(Stored data entries)
***
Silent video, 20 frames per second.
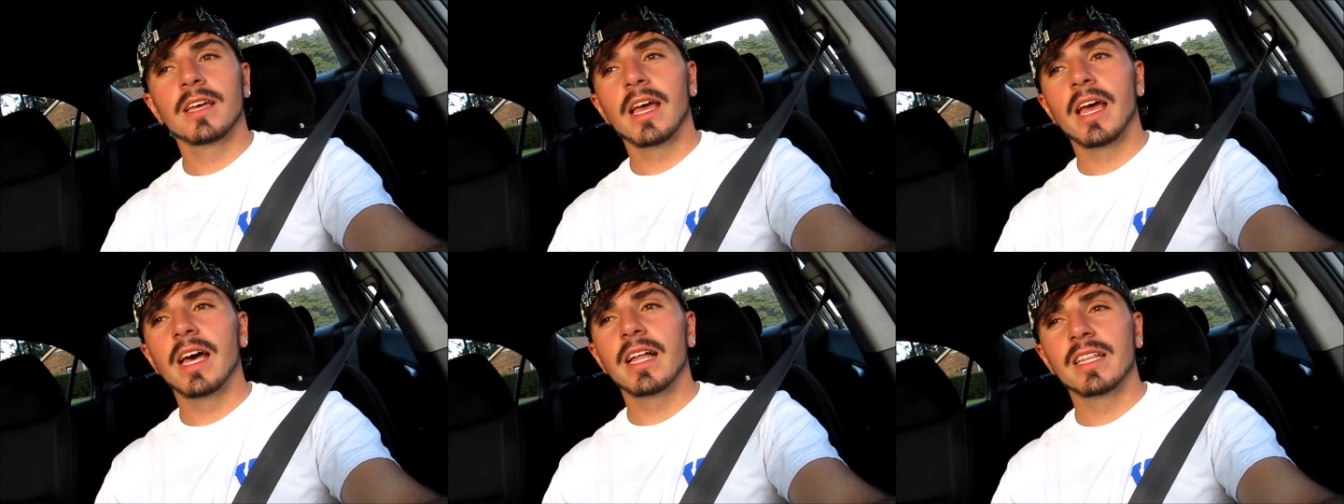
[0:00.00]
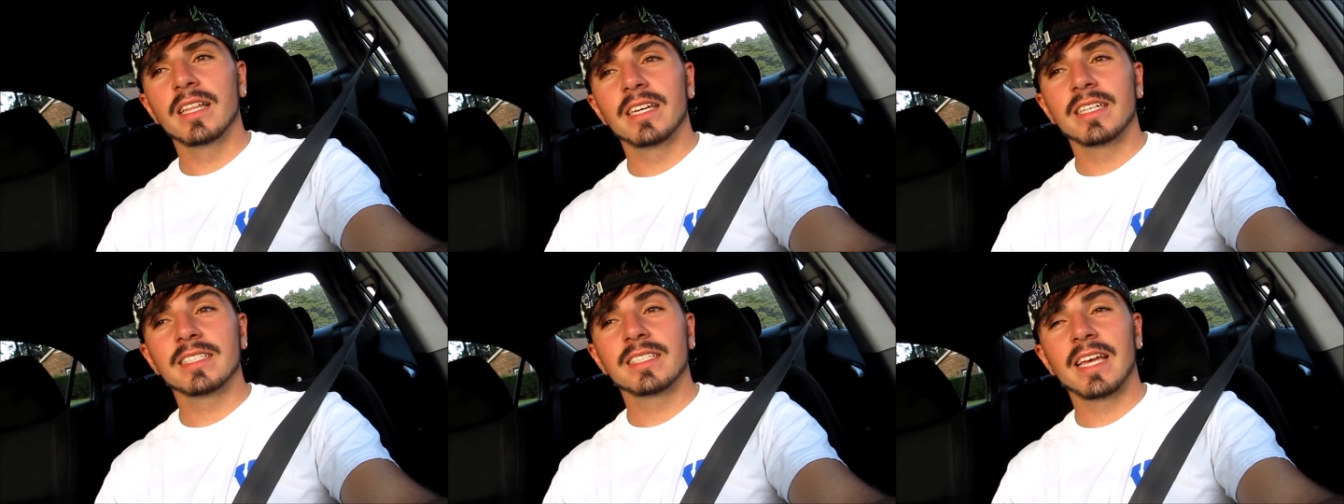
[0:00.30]

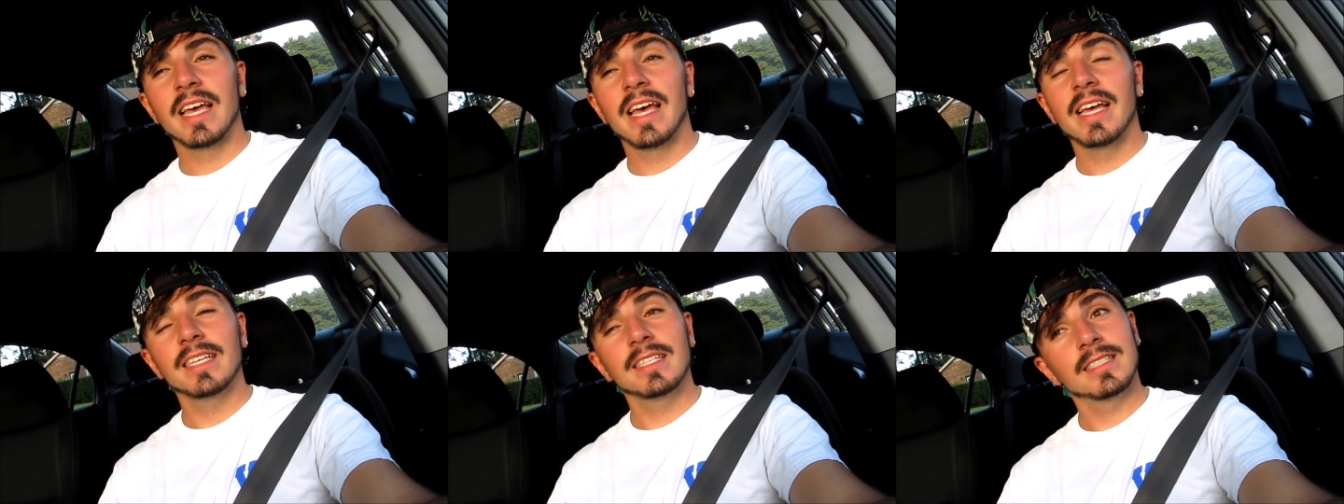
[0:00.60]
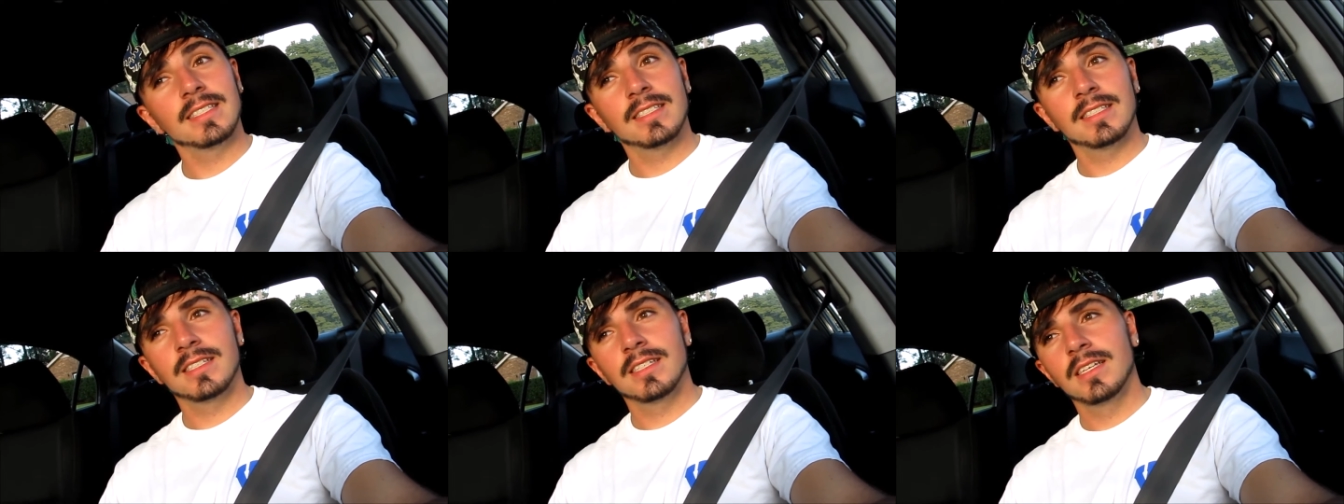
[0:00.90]

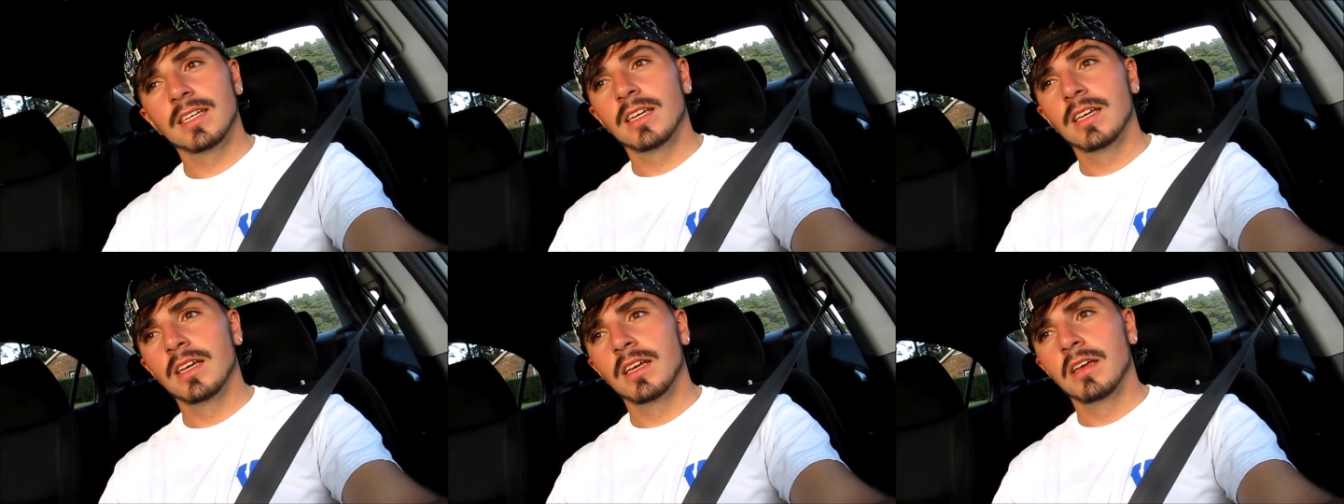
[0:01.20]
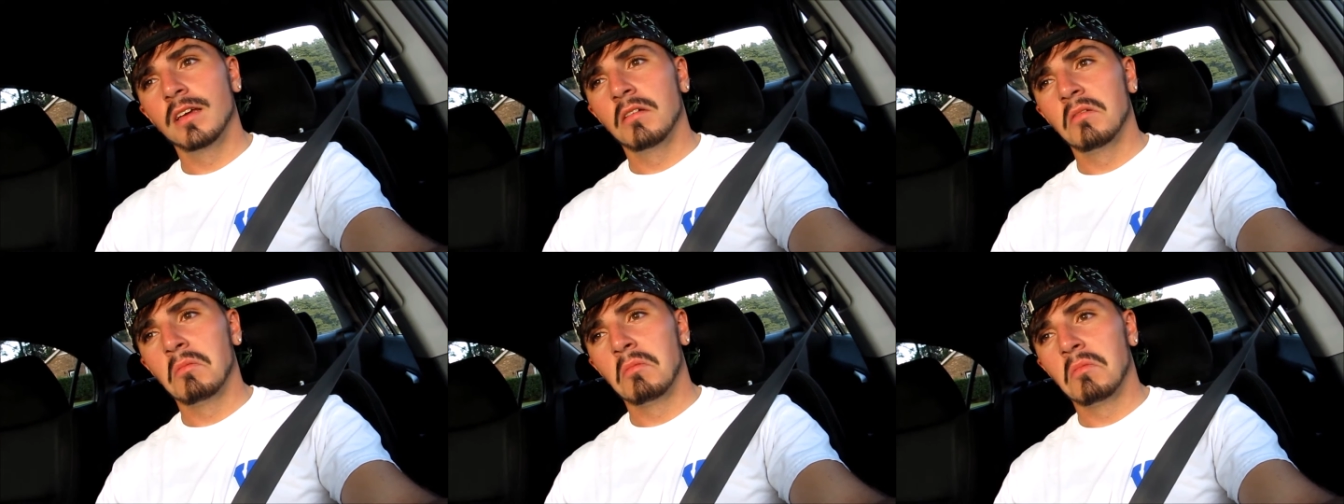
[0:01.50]
LXS.
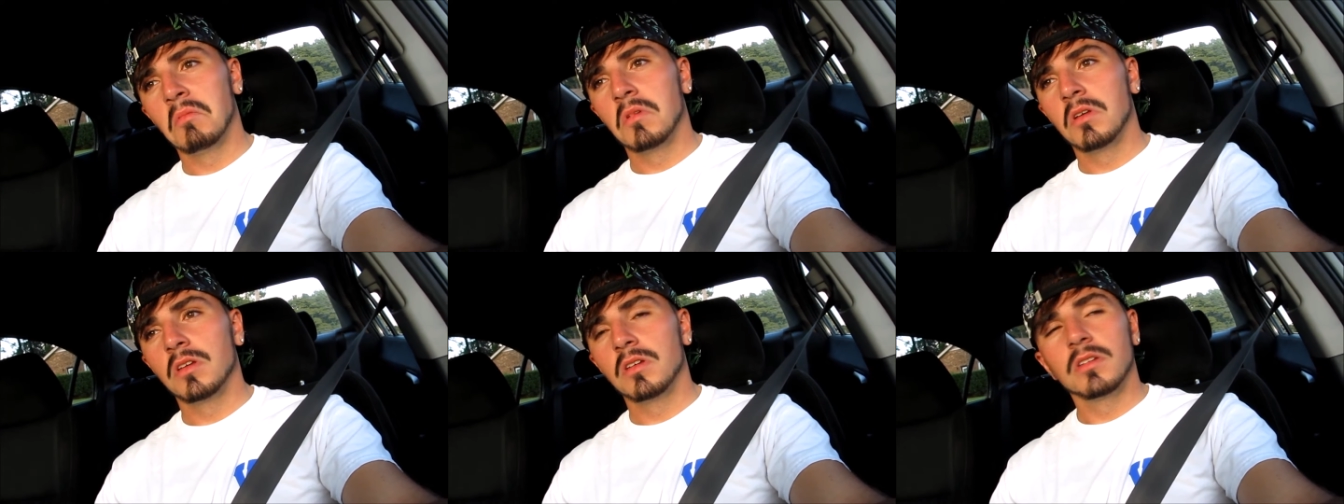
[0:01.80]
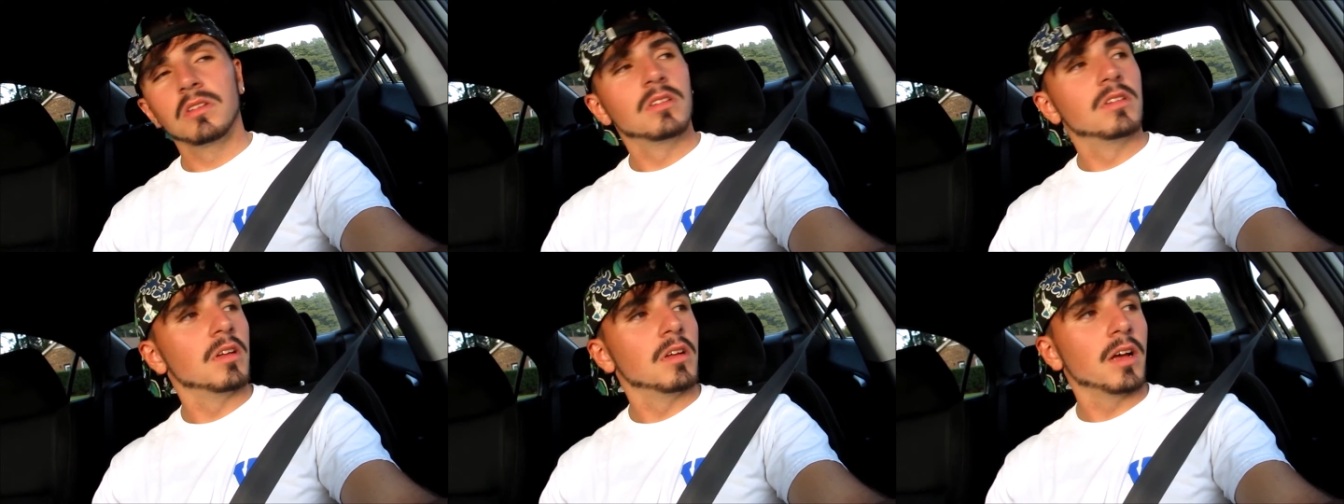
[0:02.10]

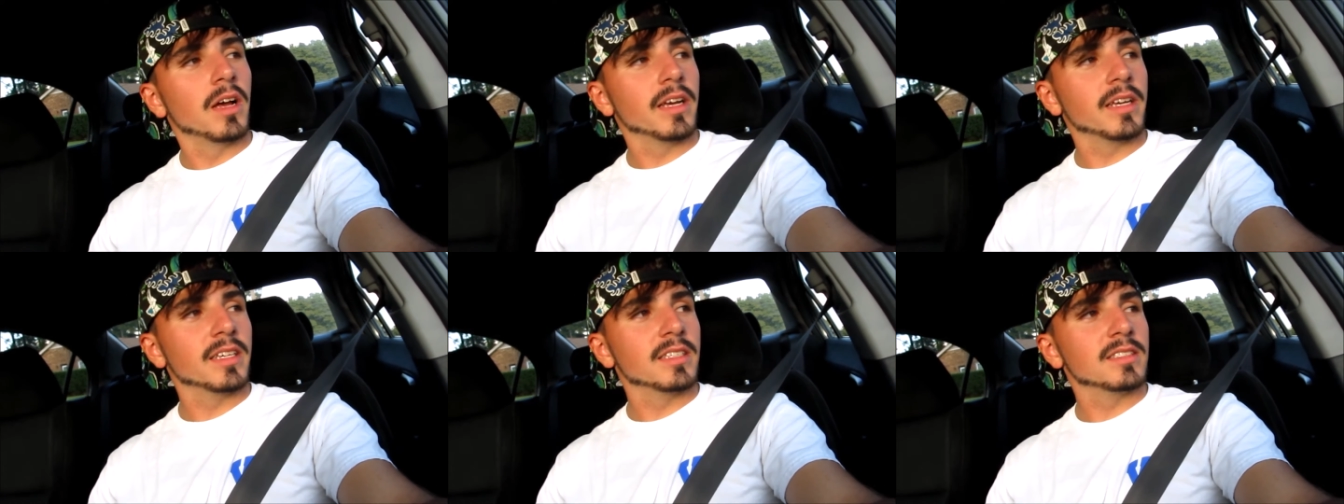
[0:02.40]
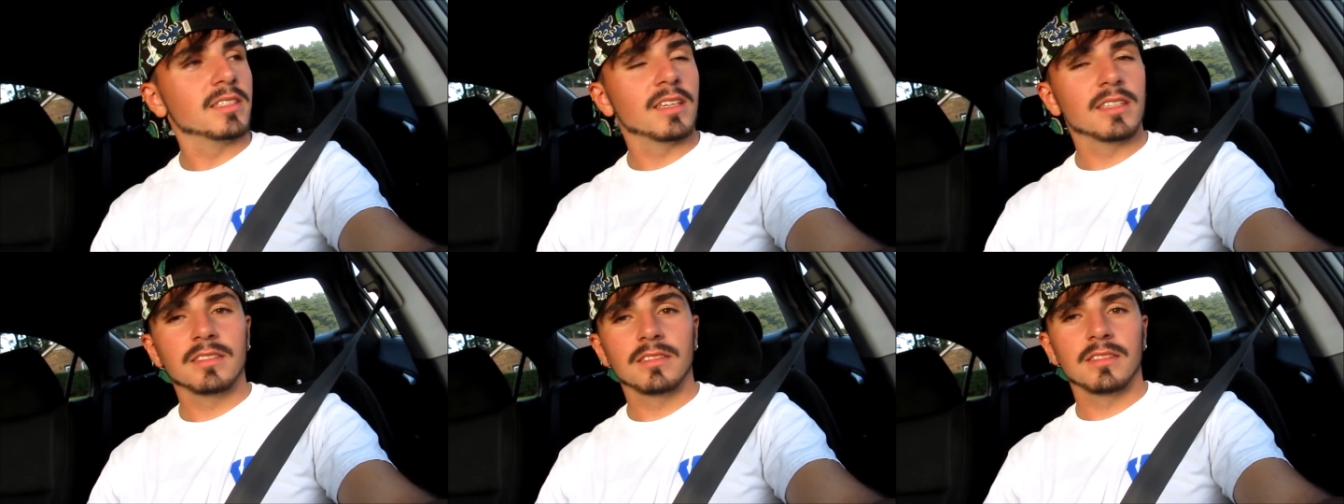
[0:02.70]
I
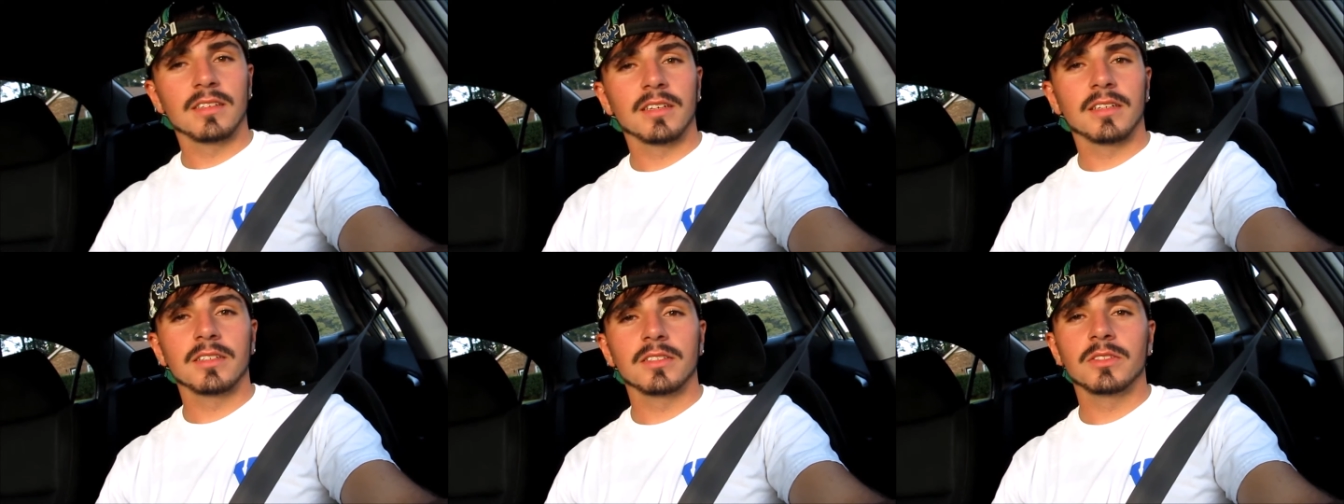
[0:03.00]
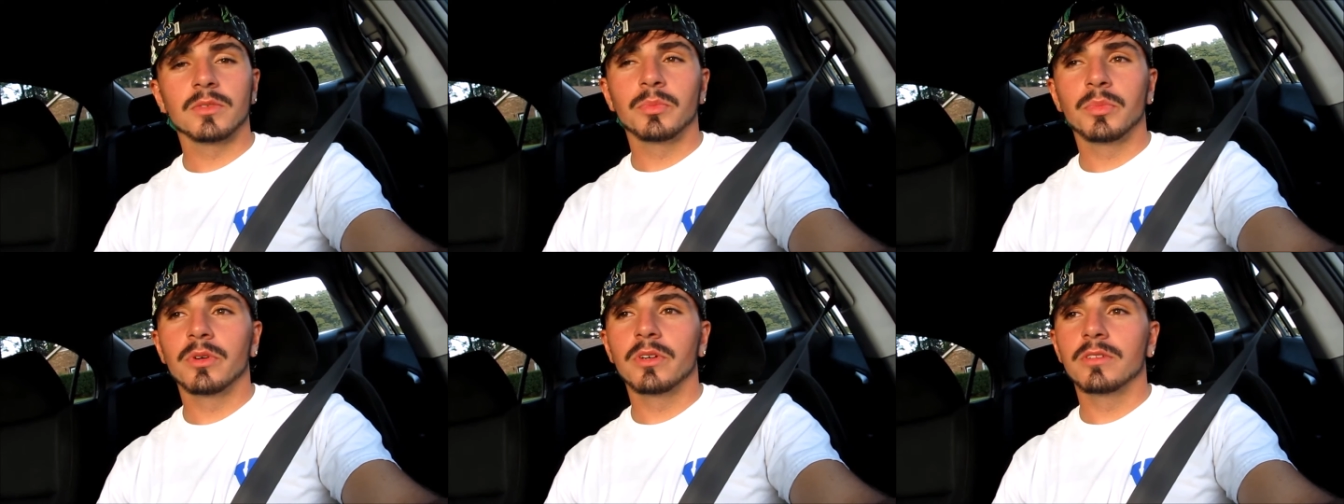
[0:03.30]
guess that's like a
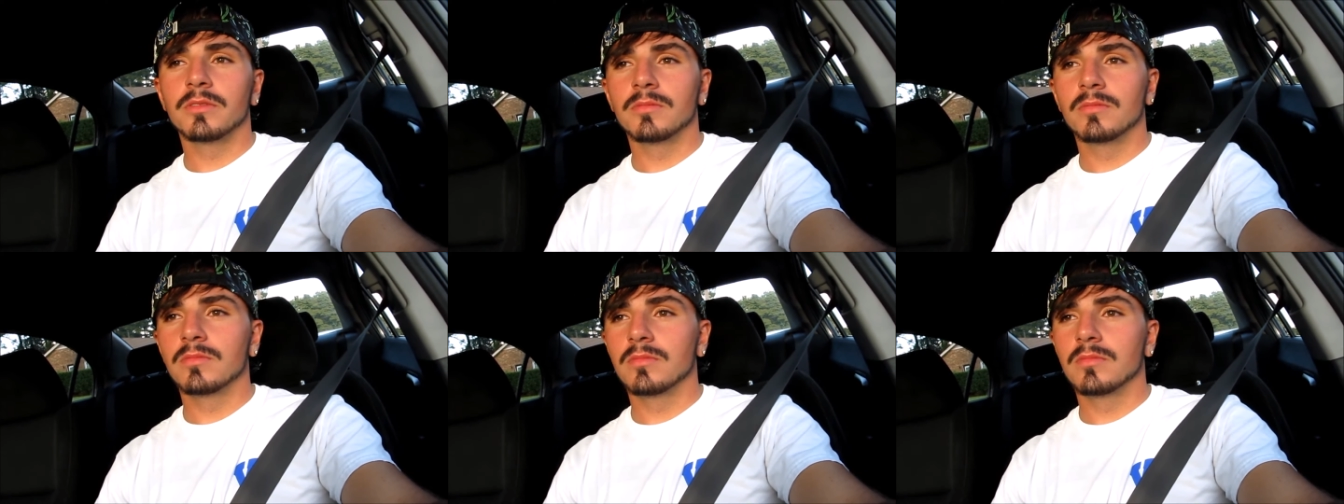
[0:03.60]
sport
***
*Exercise brief*:
I'd like every record above written out again exactly, without the pictures.

*Problem solution*:
Silent video, 20 frames per second.
[0:00.00]
[0:00.30]

[0:00.60]
[0:00.90]

[0:01.20]
[0:01.50]
LXS.
[0:01.80]
[0:02.10]

[0:02.40]
[0:02.70]
I
[0:03.00]
[0:03.30]
guess that's like a
[0:03.60]
sport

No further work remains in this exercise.